📍 🇮🇹 Frari, inside and outside
The exterior of a church is often enough to understand its essence. There, French author Chateaubriand is brutally honest about the Frari that he visited twice in 1806 and in 1833: "us Frenchmen, accustomed as we are to the Greek exteriors of our churches, are quite struck by these brick basilica exteriors, unattractive and common to the eye...".
Staying in Venice in 1849-50, going beyond Chateaubriand’s rapid overviews, English historian Ruskin produced an extensive study of the city’s architectural features - and of the Frari notably.
Founded in 1250, consecrated in 1492, this church is one of the earliest Gothic buildings of Venice. Stroll all around it before entering and you will notice quatrefoil traceries at the apse, "the real root of the Ducal Palace facade" (Ruskin).
Inside, the most interesting (and beautiful) funeral monuments can be found near the sanctuary, in a chapel on the right. An unknown knight, laid in his mail, face not turned towards the spectator (you, us) but towards God only, above him a simple image of St Joseph holding Baby Jesus. Peaceful, deeply religious: 13th century. The Middle Ages, still.
Facing him, the tomb of a Florentine ambassador, Duccio degli Alberti, "the first in Venice on which images of the virtues appear" wrote John Ruskin. Small lateral statues of Justice and Temperance. 14th century. Later work. Closer to Renaissance's individualistic values and to our own mentality.

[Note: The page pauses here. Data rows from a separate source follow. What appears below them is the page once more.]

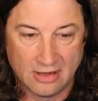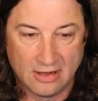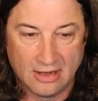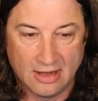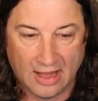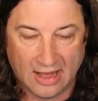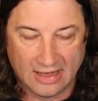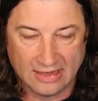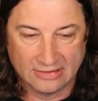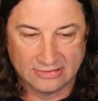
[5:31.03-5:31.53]

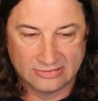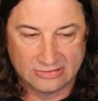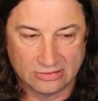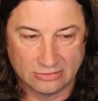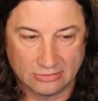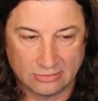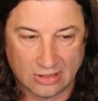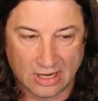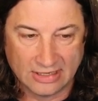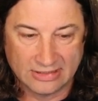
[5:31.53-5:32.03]
And
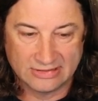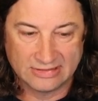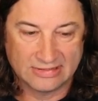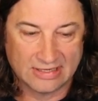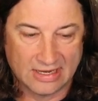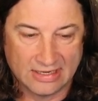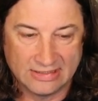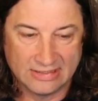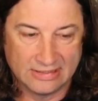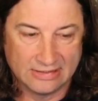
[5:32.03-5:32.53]
so I
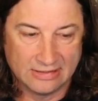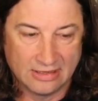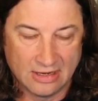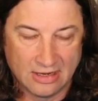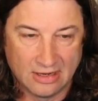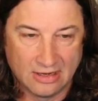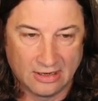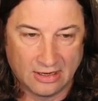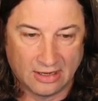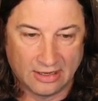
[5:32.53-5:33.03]
decided
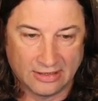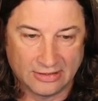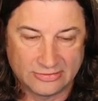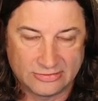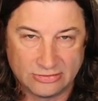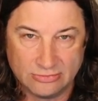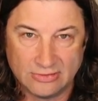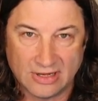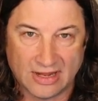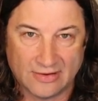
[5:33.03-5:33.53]

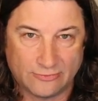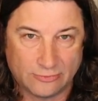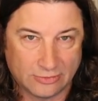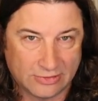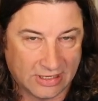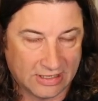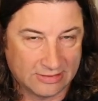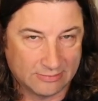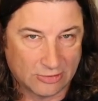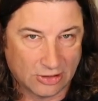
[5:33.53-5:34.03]
soon after
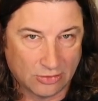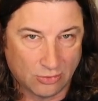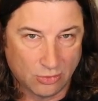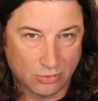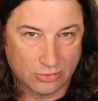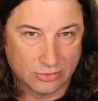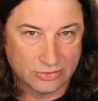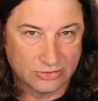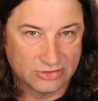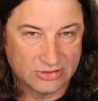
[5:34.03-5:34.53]
getting my
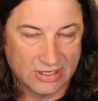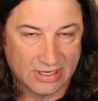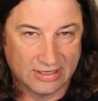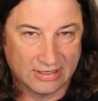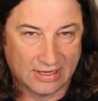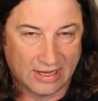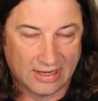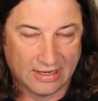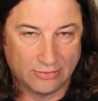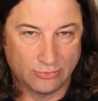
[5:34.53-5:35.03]
orders that
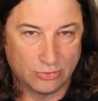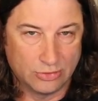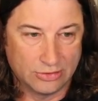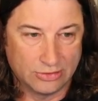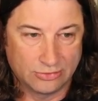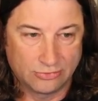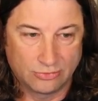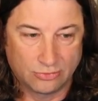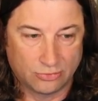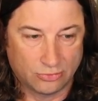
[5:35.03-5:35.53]
I
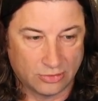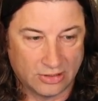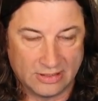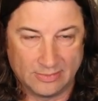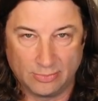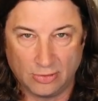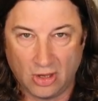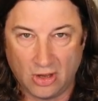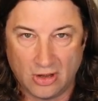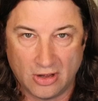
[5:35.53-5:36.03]
would create a
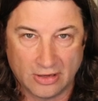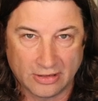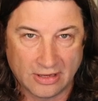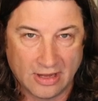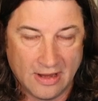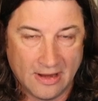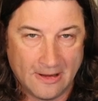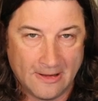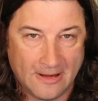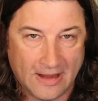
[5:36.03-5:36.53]
blog
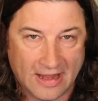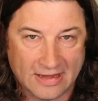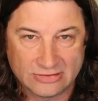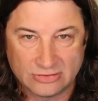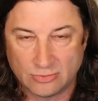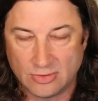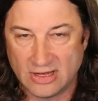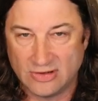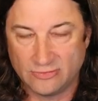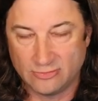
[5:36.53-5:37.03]
as a
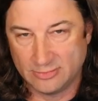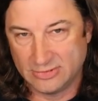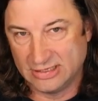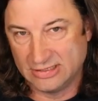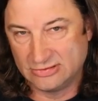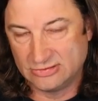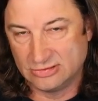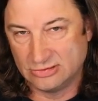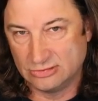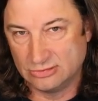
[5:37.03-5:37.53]
way for me
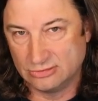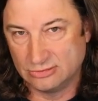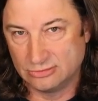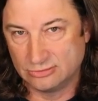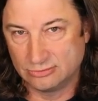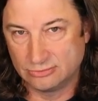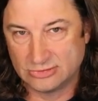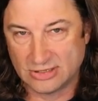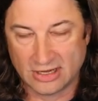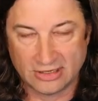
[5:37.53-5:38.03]

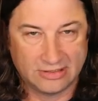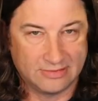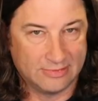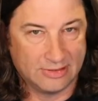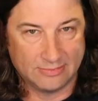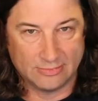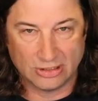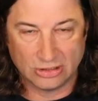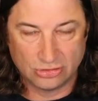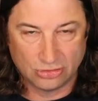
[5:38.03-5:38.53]
to
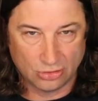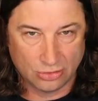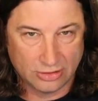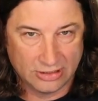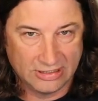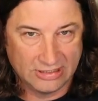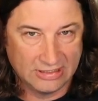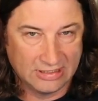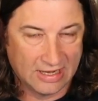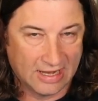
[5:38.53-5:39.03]
document my
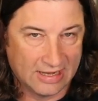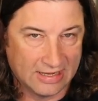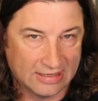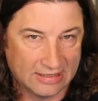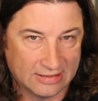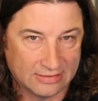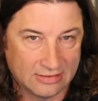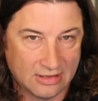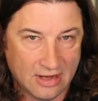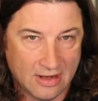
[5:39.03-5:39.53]
journey and,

Of note as well, an “Assumption of Christ” by 16th century painter Titien. "A vulgar mass of messy cherubs" described Ruskin, cold, almost scornful; but for French novelist Marcel Proust (who admired and translated Ruskin): "one of these famous things that my imagination had desired for so long...".
Admiration does not mean imitation, and Proust will part with Ruskin on occasions during his own 1900 Venetian journeys.